DATA RECORDS

■ ■ ■ ■

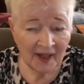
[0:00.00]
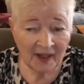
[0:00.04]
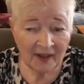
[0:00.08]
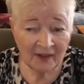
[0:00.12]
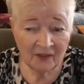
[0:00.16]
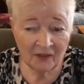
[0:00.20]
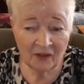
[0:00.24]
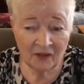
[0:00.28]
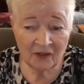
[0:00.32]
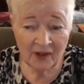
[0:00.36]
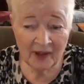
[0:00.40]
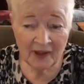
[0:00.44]

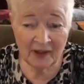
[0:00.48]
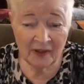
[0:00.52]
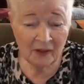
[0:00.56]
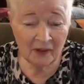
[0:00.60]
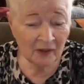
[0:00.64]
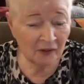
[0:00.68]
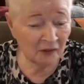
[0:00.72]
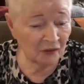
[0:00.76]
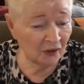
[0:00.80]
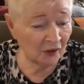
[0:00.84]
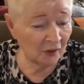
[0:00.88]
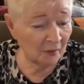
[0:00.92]
and send
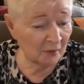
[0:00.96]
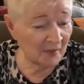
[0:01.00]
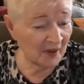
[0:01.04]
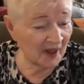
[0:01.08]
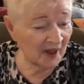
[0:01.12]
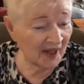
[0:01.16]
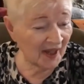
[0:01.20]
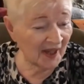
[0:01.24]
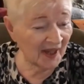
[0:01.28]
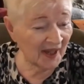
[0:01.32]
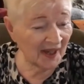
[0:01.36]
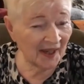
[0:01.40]
it to
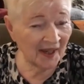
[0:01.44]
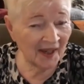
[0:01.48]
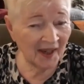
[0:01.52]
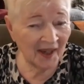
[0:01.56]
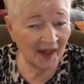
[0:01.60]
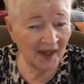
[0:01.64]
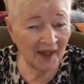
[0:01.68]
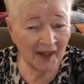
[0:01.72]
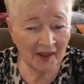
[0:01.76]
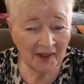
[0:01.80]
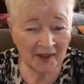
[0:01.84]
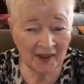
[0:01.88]
me,
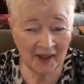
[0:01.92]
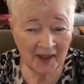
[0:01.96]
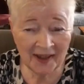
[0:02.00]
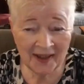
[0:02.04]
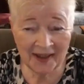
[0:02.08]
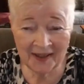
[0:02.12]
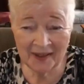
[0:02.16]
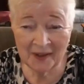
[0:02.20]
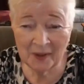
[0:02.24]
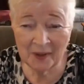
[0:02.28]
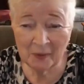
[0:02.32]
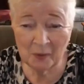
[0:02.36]
and
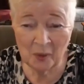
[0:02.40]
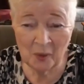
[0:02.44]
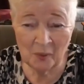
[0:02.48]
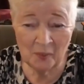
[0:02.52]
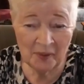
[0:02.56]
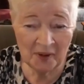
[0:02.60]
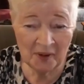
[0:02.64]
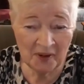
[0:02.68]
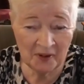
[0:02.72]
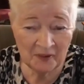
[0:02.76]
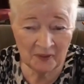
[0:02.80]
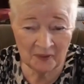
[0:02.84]
it will
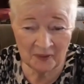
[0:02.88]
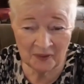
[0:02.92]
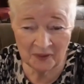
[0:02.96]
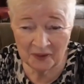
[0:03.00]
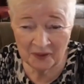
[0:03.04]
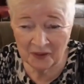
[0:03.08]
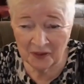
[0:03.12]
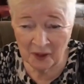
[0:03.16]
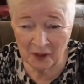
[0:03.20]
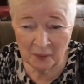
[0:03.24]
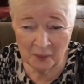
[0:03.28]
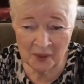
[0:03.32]
be
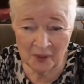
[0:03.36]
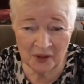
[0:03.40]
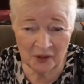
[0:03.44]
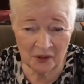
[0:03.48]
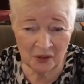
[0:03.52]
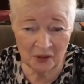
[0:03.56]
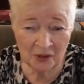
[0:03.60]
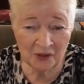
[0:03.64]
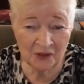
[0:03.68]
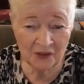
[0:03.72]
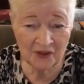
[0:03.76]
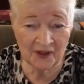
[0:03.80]
so
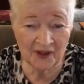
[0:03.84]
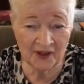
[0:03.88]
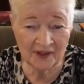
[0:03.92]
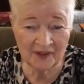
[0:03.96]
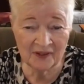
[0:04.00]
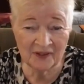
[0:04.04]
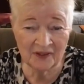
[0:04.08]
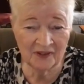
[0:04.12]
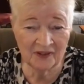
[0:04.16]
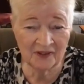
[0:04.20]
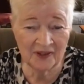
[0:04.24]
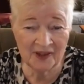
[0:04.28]

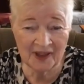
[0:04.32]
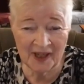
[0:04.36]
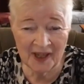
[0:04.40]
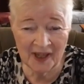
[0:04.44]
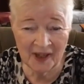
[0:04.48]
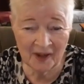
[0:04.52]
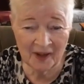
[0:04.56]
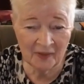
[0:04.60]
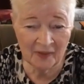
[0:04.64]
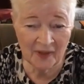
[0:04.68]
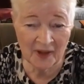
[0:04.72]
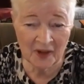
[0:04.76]
interesting to see
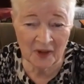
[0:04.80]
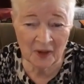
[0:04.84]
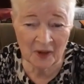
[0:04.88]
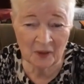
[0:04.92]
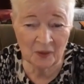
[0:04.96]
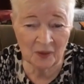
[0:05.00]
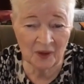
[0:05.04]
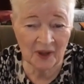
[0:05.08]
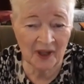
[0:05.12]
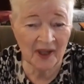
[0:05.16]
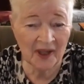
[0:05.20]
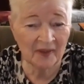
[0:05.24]
how they
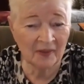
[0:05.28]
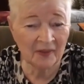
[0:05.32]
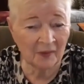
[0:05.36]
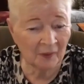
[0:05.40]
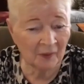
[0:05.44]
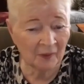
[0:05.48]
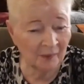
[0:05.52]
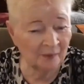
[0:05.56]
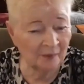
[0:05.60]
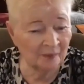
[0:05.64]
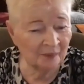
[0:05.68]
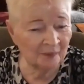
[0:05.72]
go
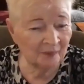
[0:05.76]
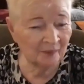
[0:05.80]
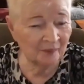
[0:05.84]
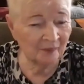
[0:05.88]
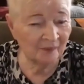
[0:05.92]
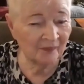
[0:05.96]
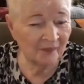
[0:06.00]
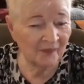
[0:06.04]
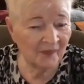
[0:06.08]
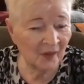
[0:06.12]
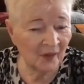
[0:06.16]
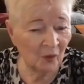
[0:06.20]
together
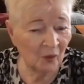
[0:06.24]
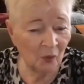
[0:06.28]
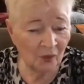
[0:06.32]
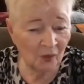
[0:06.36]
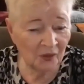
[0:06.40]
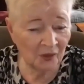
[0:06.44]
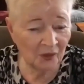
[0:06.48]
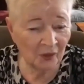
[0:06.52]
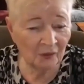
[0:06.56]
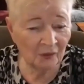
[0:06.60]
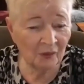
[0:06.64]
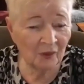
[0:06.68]

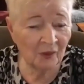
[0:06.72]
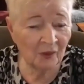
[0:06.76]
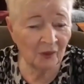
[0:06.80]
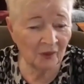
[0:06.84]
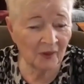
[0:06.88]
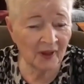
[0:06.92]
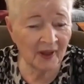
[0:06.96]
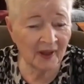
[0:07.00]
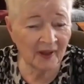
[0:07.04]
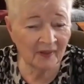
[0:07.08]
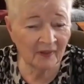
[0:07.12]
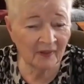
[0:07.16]
or don't go
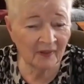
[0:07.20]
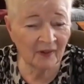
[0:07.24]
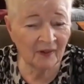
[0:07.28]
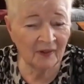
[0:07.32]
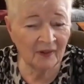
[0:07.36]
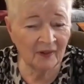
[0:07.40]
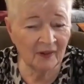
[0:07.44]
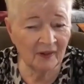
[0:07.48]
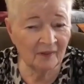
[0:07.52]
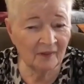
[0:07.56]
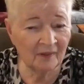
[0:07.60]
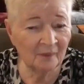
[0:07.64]
together.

■ ■ ■ ■

EXERCISE DIRECTIONS
Set every record down again verbatim, without pictures.

RESPONSE AREA
[0:00.00]
[0:00.04]
[0:00.08]
[0:00.12]
[0:00.16]
[0:00.20]
[0:00.24]
[0:00.28]
[0:00.32]
[0:00.36]
[0:00.40]
[0:00.44]

[0:00.48]
[0:00.52]
[0:00.56]
[0:00.60]
[0:00.64]
[0:00.68]
[0:00.72]
[0:00.76]
[0:00.80]
[0:00.84]
[0:00.88]
[0:00.92]
and send
[0:00.96]
[0:01.00]
[0:01.04]
[0:01.08]
[0:01.12]
[0:01.16]
[0:01.20]
[0:01.24]
[0:01.28]
[0:01.32]
[0:01.36]
[0:01.40]
it to
[0:01.44]
[0:01.48]
[0:01.52]
[0:01.56]
[0:01.60]
[0:01.64]
[0:01.68]
[0:01.72]
[0:01.76]
[0:01.80]
[0:01.84]
[0:01.88]
me,
[0:01.92]
[0:01.96]
[0:02.00]
[0:02.04]
[0:02.08]
[0:02.12]
[0:02.16]
[0:02.20]
[0:02.24]
[0:02.28]
[0:02.32]
[0:02.36]
and
[0:02.40]
[0:02.44]
[0:02.48]
[0:02.52]
[0:02.56]
[0:02.60]
[0:02.64]
[0:02.68]
[0:02.72]
[0:02.76]
[0:02.80]
[0:02.84]
it will
[0:02.88]
[0:02.92]
[0:02.96]
[0:03.00]
[0:03.04]
[0:03.08]
[0:03.12]
[0:03.16]
[0:03.20]
[0:03.24]
[0:03.28]
[0:03.32]
be
[0:03.36]
[0:03.40]
[0:03.44]
[0:03.48]
[0:03.52]
[0:03.56]
[0:03.60]
[0:03.64]
[0:03.68]
[0:03.72]
[0:03.76]
[0:03.80]
so
[0:03.84]
[0:03.88]
[0:03.92]
[0:03.96]
[0:04.00]
[0:04.04]
[0:04.08]
[0:04.12]
[0:04.16]
[0:04.20]
[0:04.24]
[0:04.28]

[0:04.32]
[0:04.36]
[0:04.40]
[0:04.44]
[0:04.48]
[0:04.52]
[0:04.56]
[0:04.60]
[0:04.64]
[0:04.68]
[0:04.72]
[0:04.76]
interesting to see
[0:04.80]
[0:04.84]
[0:04.88]
[0:04.92]
[0:04.96]
[0:05.00]
[0:05.04]
[0:05.08]
[0:05.12]
[0:05.16]
[0:05.20]
[0:05.24]
how they
[0:05.28]
[0:05.32]
[0:05.36]
[0:05.40]
[0:05.44]
[0:05.48]
[0:05.52]
[0:05.56]
[0:05.60]
[0:05.64]
[0:05.68]
[0:05.72]
go
[0:05.76]
[0:05.80]
[0:05.84]
[0:05.88]
[0:05.92]
[0:05.96]
[0:06.00]
[0:06.04]
[0:06.08]
[0:06.12]
[0:06.16]
[0:06.20]
together
[0:06.24]
[0:06.28]
[0:06.32]
[0:06.36]
[0:06.40]
[0:06.44]
[0:06.48]
[0:06.52]
[0:06.56]
[0:06.60]
[0:06.64]
[0:06.68]

[0:06.72]
[0:06.76]
[0:06.80]
[0:06.84]
[0:06.88]
[0:06.92]
[0:06.96]
[0:07.00]
[0:07.04]
[0:07.08]
[0:07.12]
[0:07.16]
or don't go
[0:07.20]
[0:07.24]
[0:07.28]
[0:07.32]
[0:07.36]
[0:07.40]
[0:07.44]
[0:07.48]
[0:07.52]
[0:07.56]
[0:07.60]
[0:07.64]
together.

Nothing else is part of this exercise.